Thanks for posting the links to the essay in Nature, Tim. It is certainly within the same ballpark as my father's area of concentration. The fact that it was published in a mainstream magazine like "Nature" is definite progress because my father once submitted work to them (and other science magazines like them), but it was never printed. It was shot down as being too controversial.
 
One thing that struck me as I was reading it, though...
 
It's still controversial. It's still basically a statement that the emperor is naked. Ellis writes (one excerpt is copied in, below) about aspects of the universe that are every bit as much in contravention with the "laws" of physics as Robert Rosen described. So, when is it OK to be "controversial"?
 
Many times on this list, as I have been describing my father's work and his attitude and the reasons for his attitude, I have gotten a lot of flack, both on and off list, urging me to not be so plain in my language. "You have to temper how you say things, so that you don't alienate people," I've been told, over and over again. I have only been willing to comply up to a point, because I think that to take all the teeth out of language takes the meaning out, too. (Whoever said that the truth should-- or could-- be "politically correct"??? The truth will inevitably offend somebody, just as prevaricating or not telling the truth will also offend. There is absolutely no way to please everyone...) Well, George F. R. Ellis says a lot of the same things Robert Rosen was saying (and I, on his behalf) about context, interaction, and the relations that define and bind all-- and the importance of these aspects to causality. I couldn't help recognizing that much of what Ellis wrote in that essay would have gotten me a whole pile of off-list e-mails, if I had said it! He says denigrating things about physics that even my father didn't say. And yet I don't hear any squawking from the assembled... How 'bout that.
 
 Life is strange, ain't it?
 
Judith
 
From the article at http://www.nature.com/nature/journal/v435/n7043/full/435743a.html...

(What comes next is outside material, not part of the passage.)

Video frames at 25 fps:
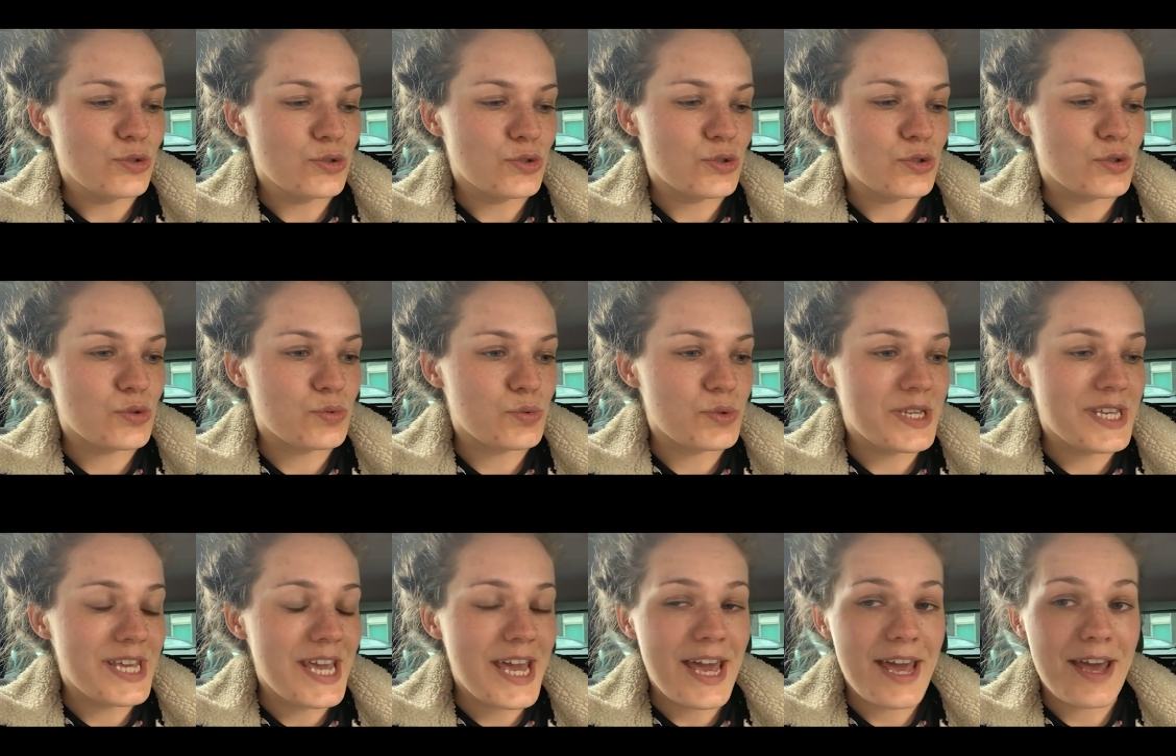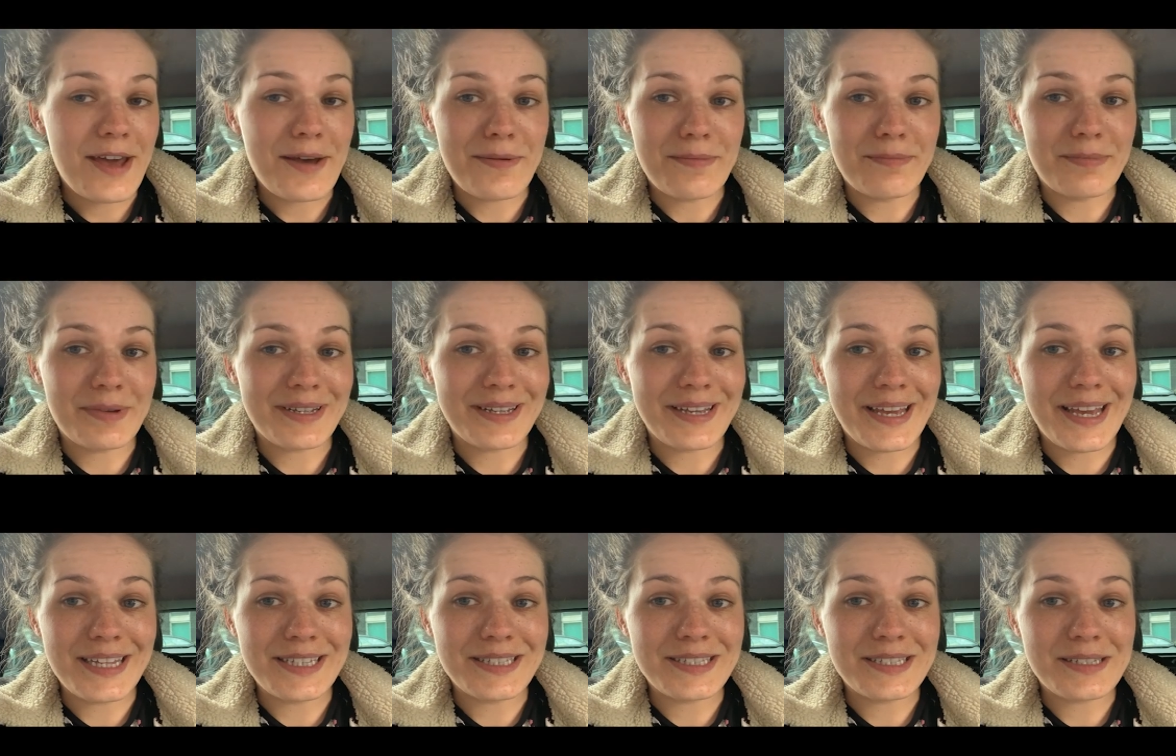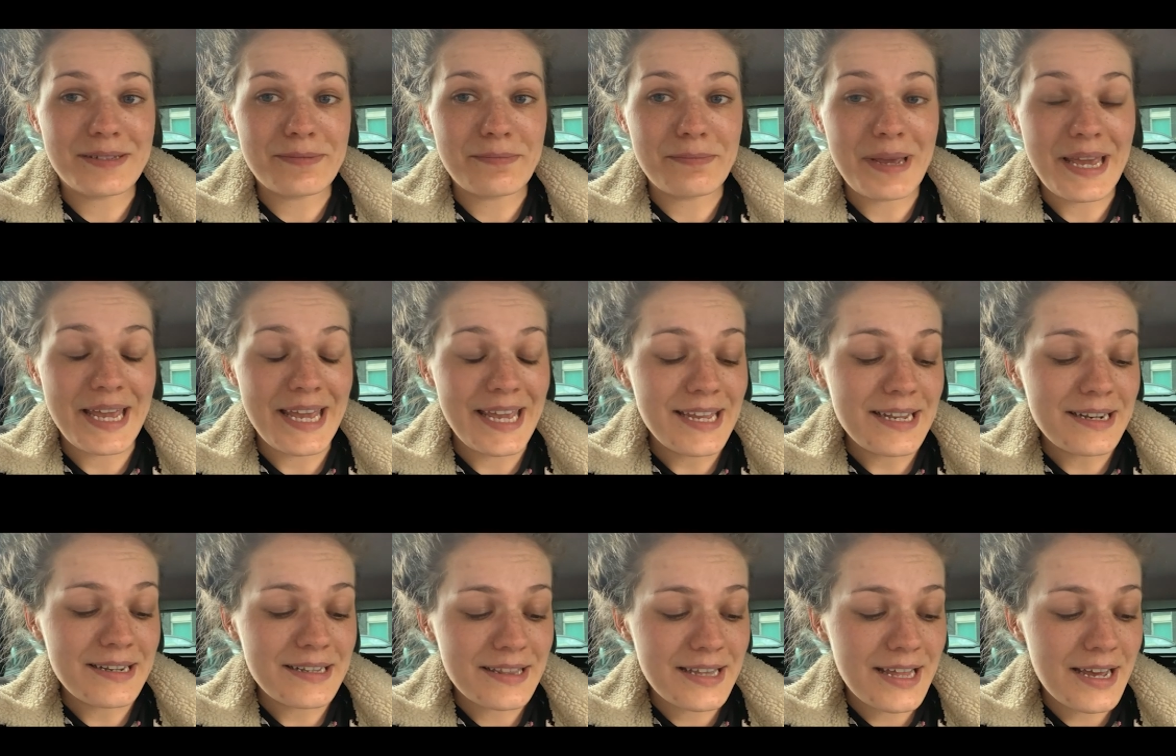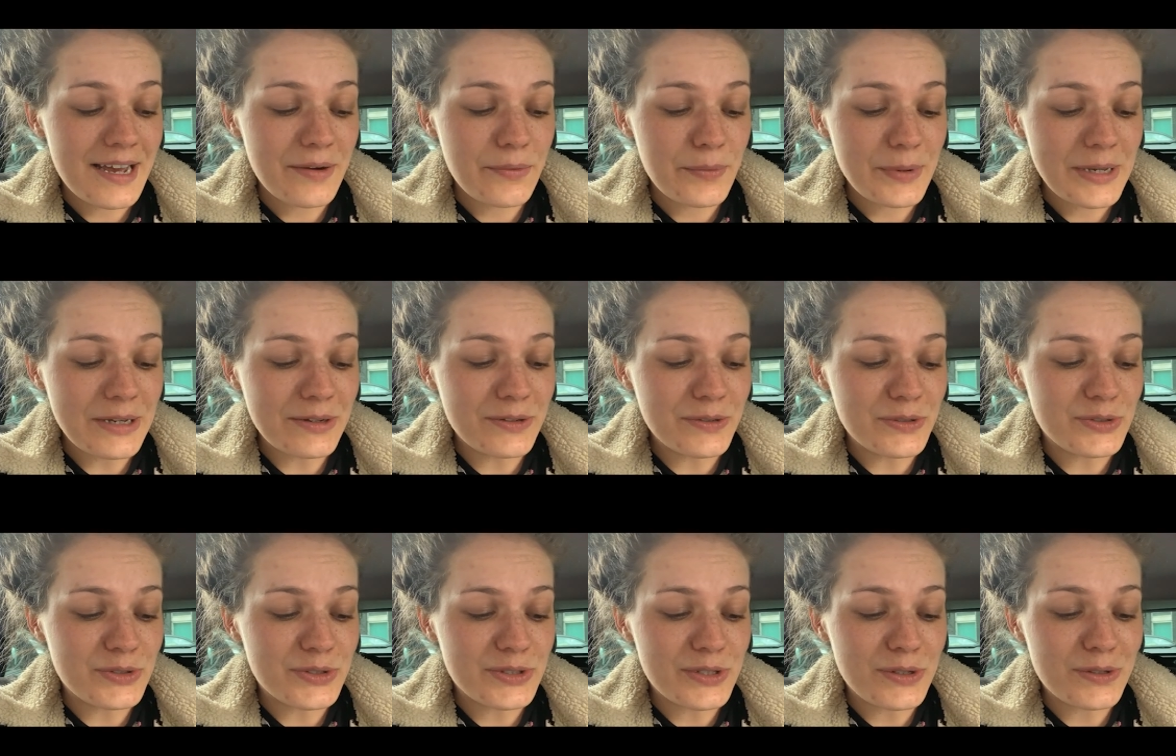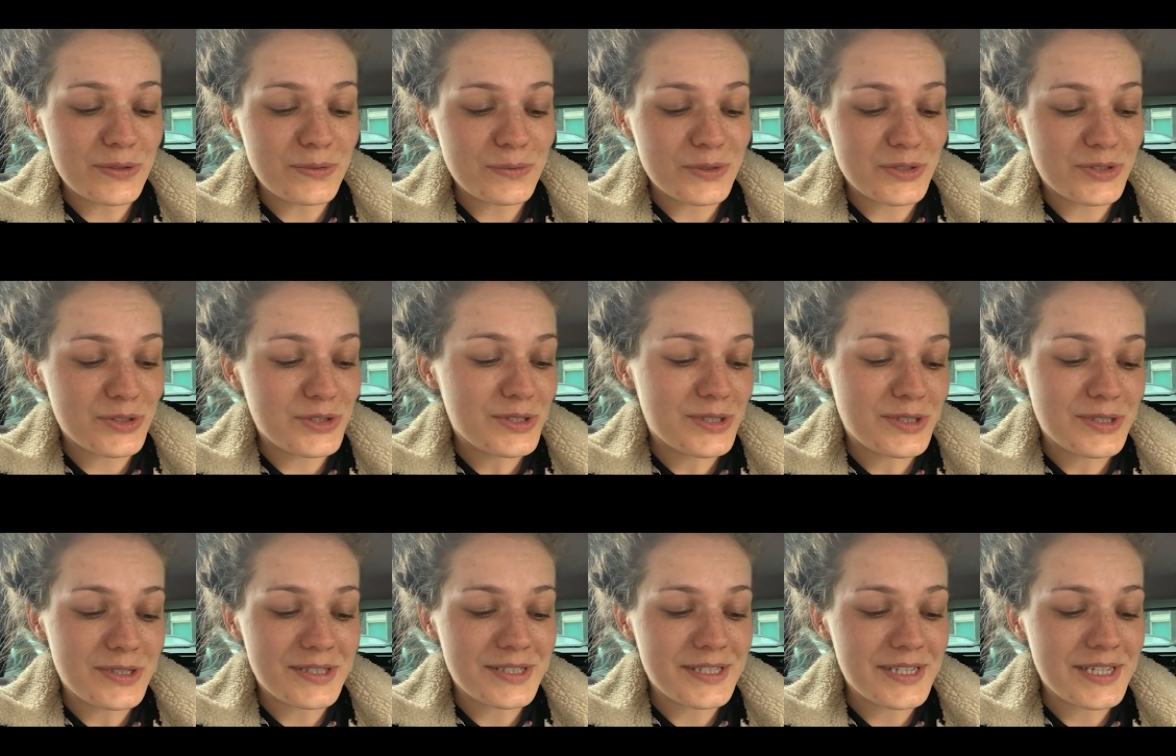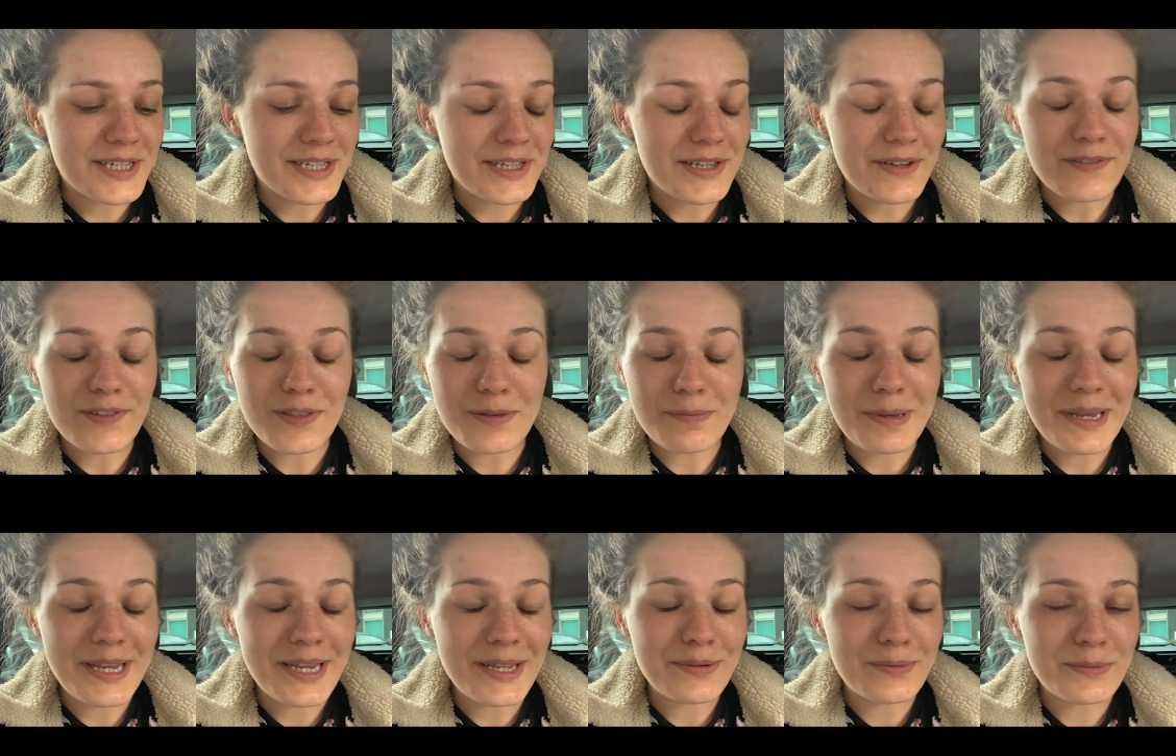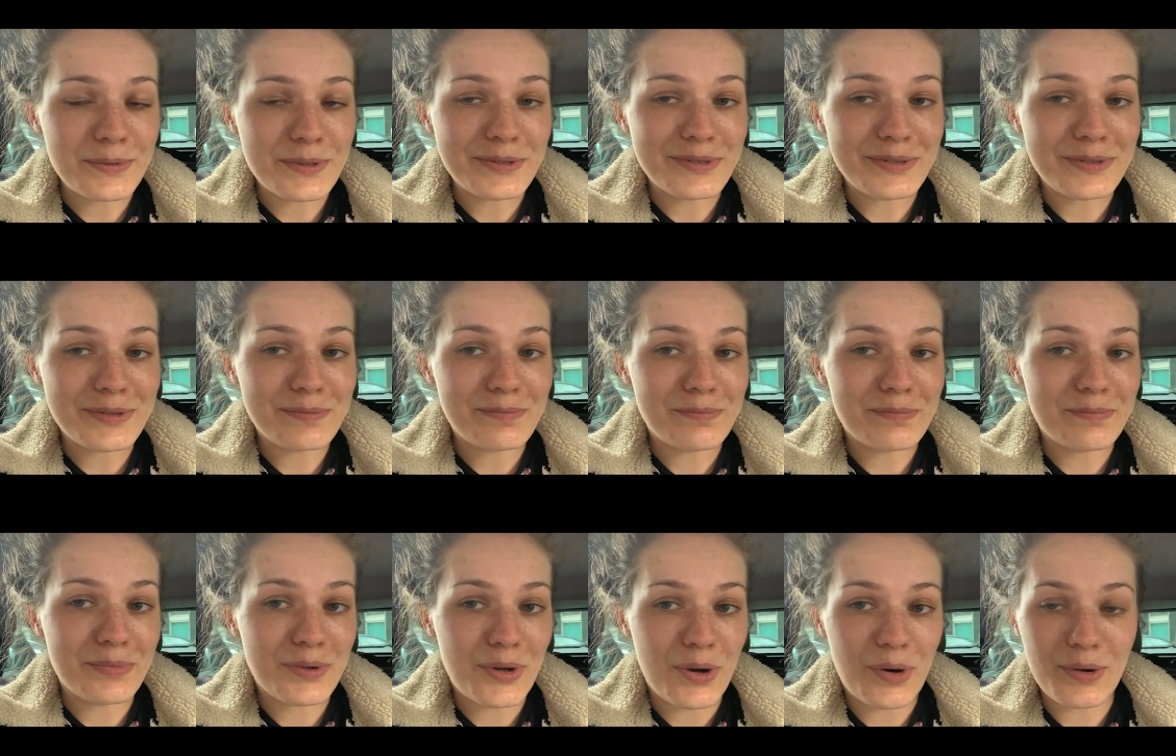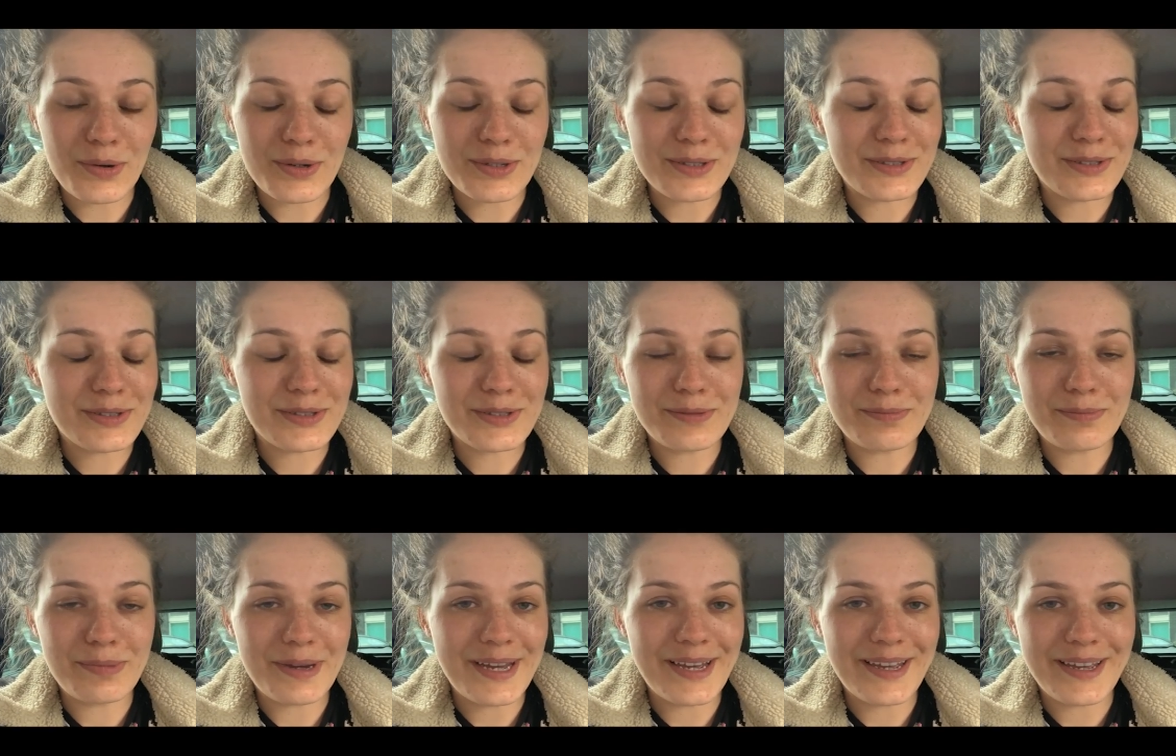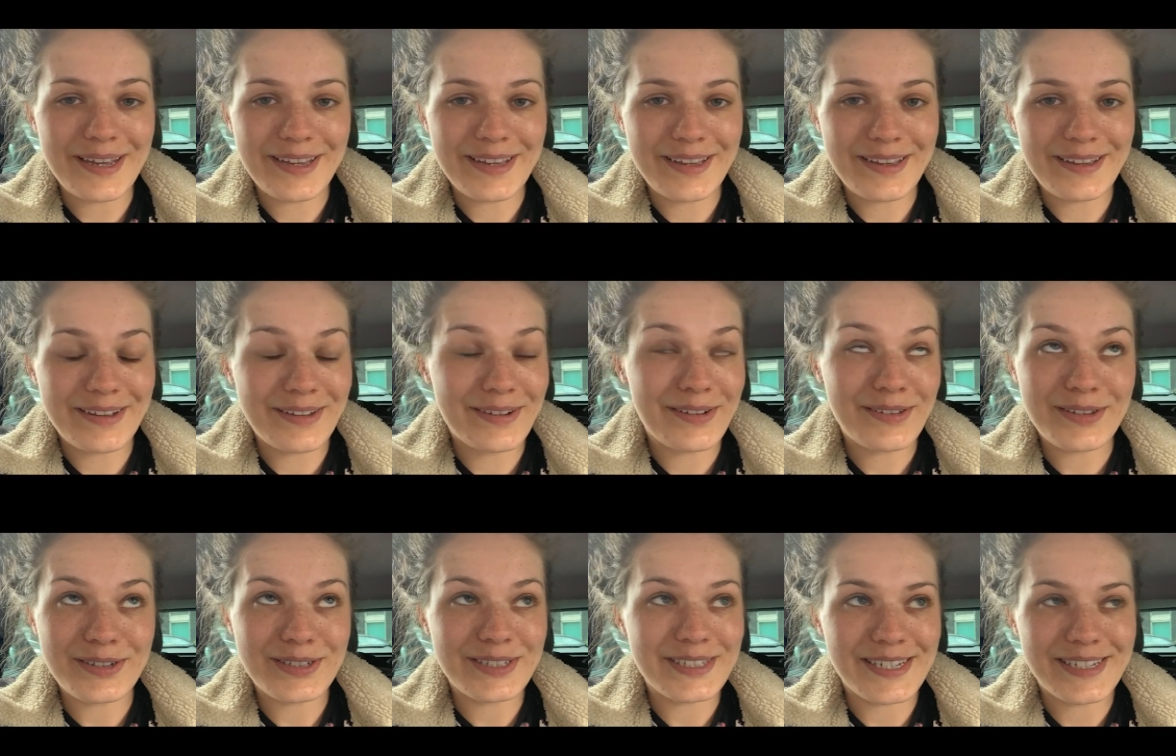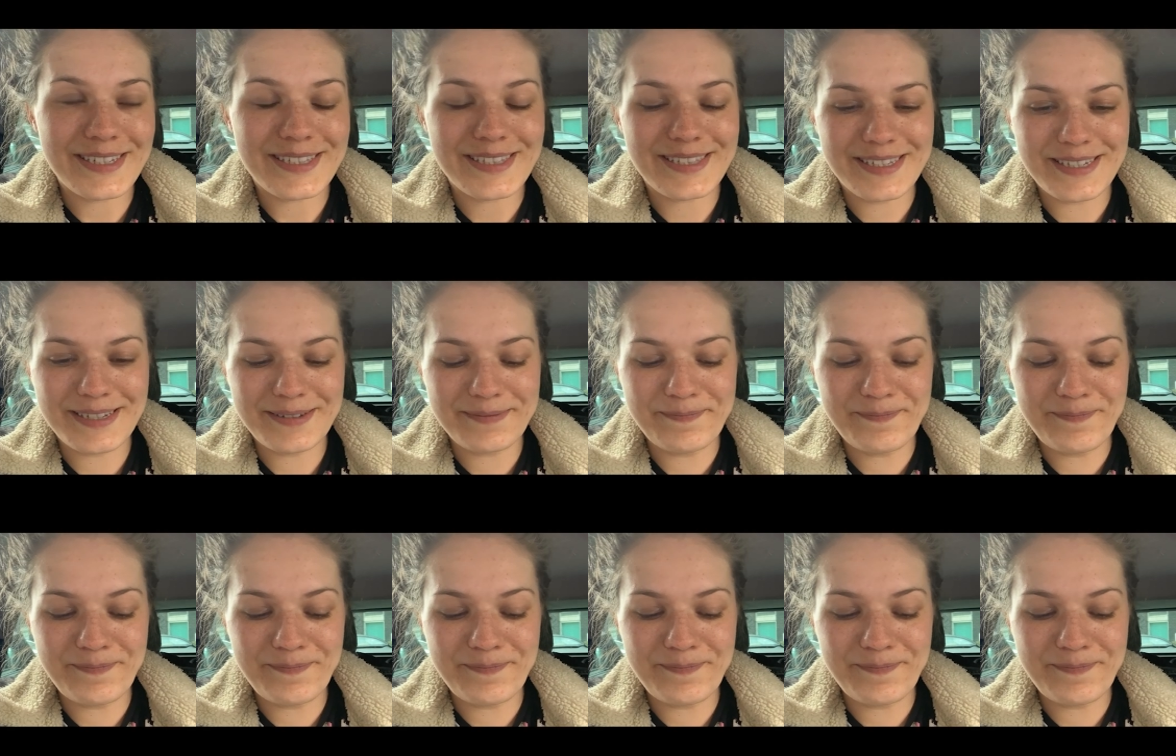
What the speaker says: So yeah, been getting some pain, and that wee ultrasound was just to see if the pain was caused by another cyst.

Physics, complexity and causality

By George F. R. Ellis

> [excerpt]: Can we nevertheless claim that the underlying physics uniquely causally determines what happens, even if we cannot predict the outcome? To examine whether we can, contemplate what is required for this claim to be true within its proper cosmic context. The implication is that the particles existing when the cosmic background radiation was decoupling from matter, in the early Universe, were placed precisely so as to make it inevitable that 14 billion years later, human beings would exist, Charles Townes would conceive of the laser, and Edward Witten would develop string theory. Is it plausible that quantum fluctuations in the inflationary era in the very early Universe ? the source of the perturbations at the time of decoupling ? implied the future inevitability of the Mona Lisa and Einstein's theory of relativity? Those fluctuations are supposed to have been random, which by definition means without purpose or meaning.

However, such meaning did indeed come into being. Ever higher levels of interaction and causality arose as complexity spontaneously increased in the expanding Universe, allowing life to emerge. Darwinian processes of selection guided the physical development of living systems, including the human brain.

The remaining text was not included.